Published by The Philadelphia Inquirer on April 1, 2020.
There’s nothing like a dark, quiet bedroom to send a stressed-out mind down a rabbit hole of worry, and the coronavirus is giving us all a new set of possible catastrophes to feast upon.
As your head hits the pillow, or maybe when you stir at 2 a.m., you start to wonder: Does that little sore throat mean you’re doomed? What if that guy who stood too close at the grocery store had the virus? Can your father or grandfather — or you — survive this?
It goes on and on, and pretty soon you’re worried that you’ll never get to sleep, and you’ll feel horrible the next day. Plus, you need sleep for a strong immune system, so staying awake could make you sick. This kind of thinking is a recipe for insomnia.
“Six months from now, we’re going to have a much larger population of adults with insomnia, and certainly children,” said Amy Sawyer, who has a doctorate in nursing at Penn Nursing and studies health behaviors related to sleep.
Other experts were not as sure that insomnia would soon go viral but did say they’re hearing that patients, as well as friends, coworkers, and family members, are having more trouble than usual getting to sleep or staying asleep in these anxious times.
“Sleep is one of the first things that goes,” said Phil Gehrman, a psychologist at the Penn Sleep Center. “I describe sleep as our barometer.”
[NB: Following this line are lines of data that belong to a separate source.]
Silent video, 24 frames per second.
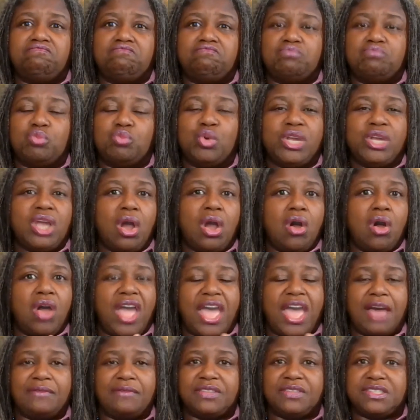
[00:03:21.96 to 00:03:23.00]
We all
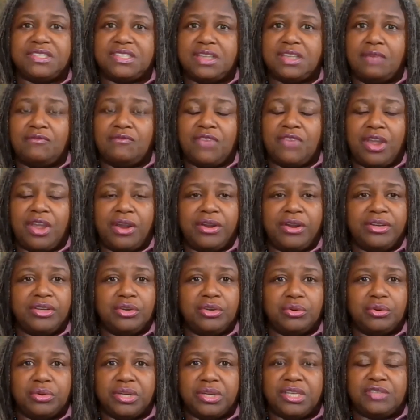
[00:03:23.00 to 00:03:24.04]
have in some varying
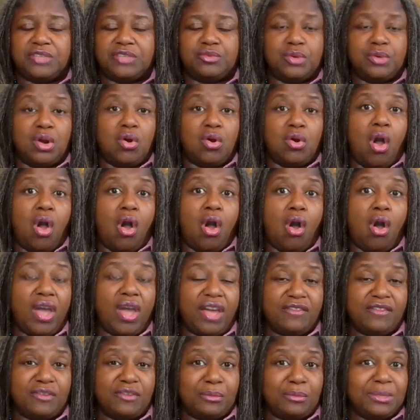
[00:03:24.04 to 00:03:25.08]
degrees. We don't all
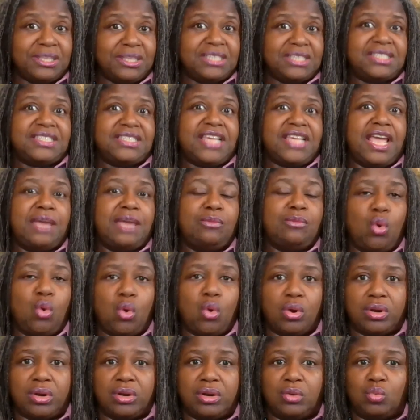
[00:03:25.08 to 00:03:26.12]
have them in the same
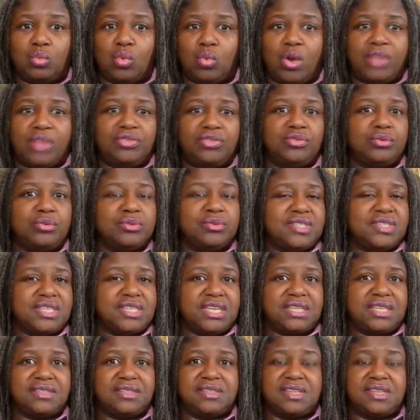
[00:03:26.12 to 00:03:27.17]
order. 1 through
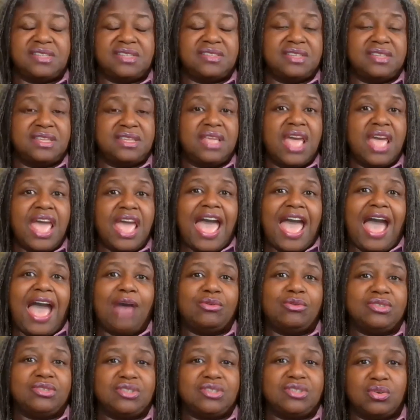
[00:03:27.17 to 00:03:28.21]
6 isn't
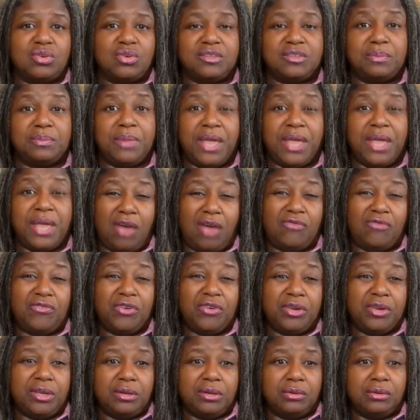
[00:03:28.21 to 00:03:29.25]
how it's going to play out for
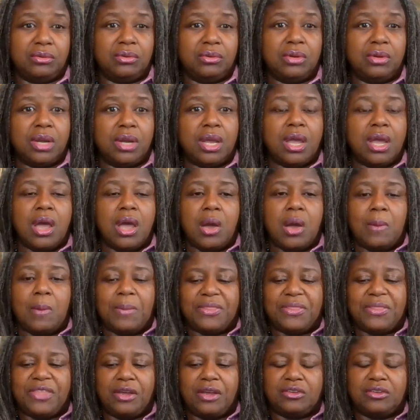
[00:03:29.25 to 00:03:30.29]
you.
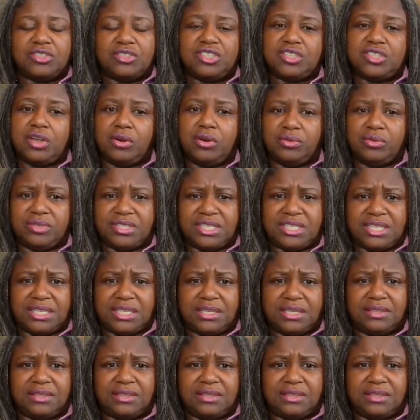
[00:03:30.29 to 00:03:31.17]
But there's certainty.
We asked Sawyer, Gehrman, Michael Grandner, who directs the Sleep and Health Research Program at the University of Arizona’s College of Medicine, and Bilal Saulat, a neurologist who is medical director of sleep medicine at Tower Health Medical Group, how to fight back against the mostly irrational thoughts that pop into your head as soon at it hits the pillow. The solutions, they said, start long before bedtime.
You need a schedule
Our schedules help set our circadian rhythms, the internal clock that helps us know when it’s time to wake and sleep.
Now that so many of us are either working at home or home without work, our schedules have gone haywire. Grandner says there’s one group that’s loving this: the natural night owls who hated getting up early to commute and take kids to school.
“They’ve removed a major stress from their morning,” he said. Many others, though, are unmoored to their normal routines. “You have people who are just playing video games all day,” Grandner said. “Their body is having a hard time knowing when to be awake and when to be sleeping.”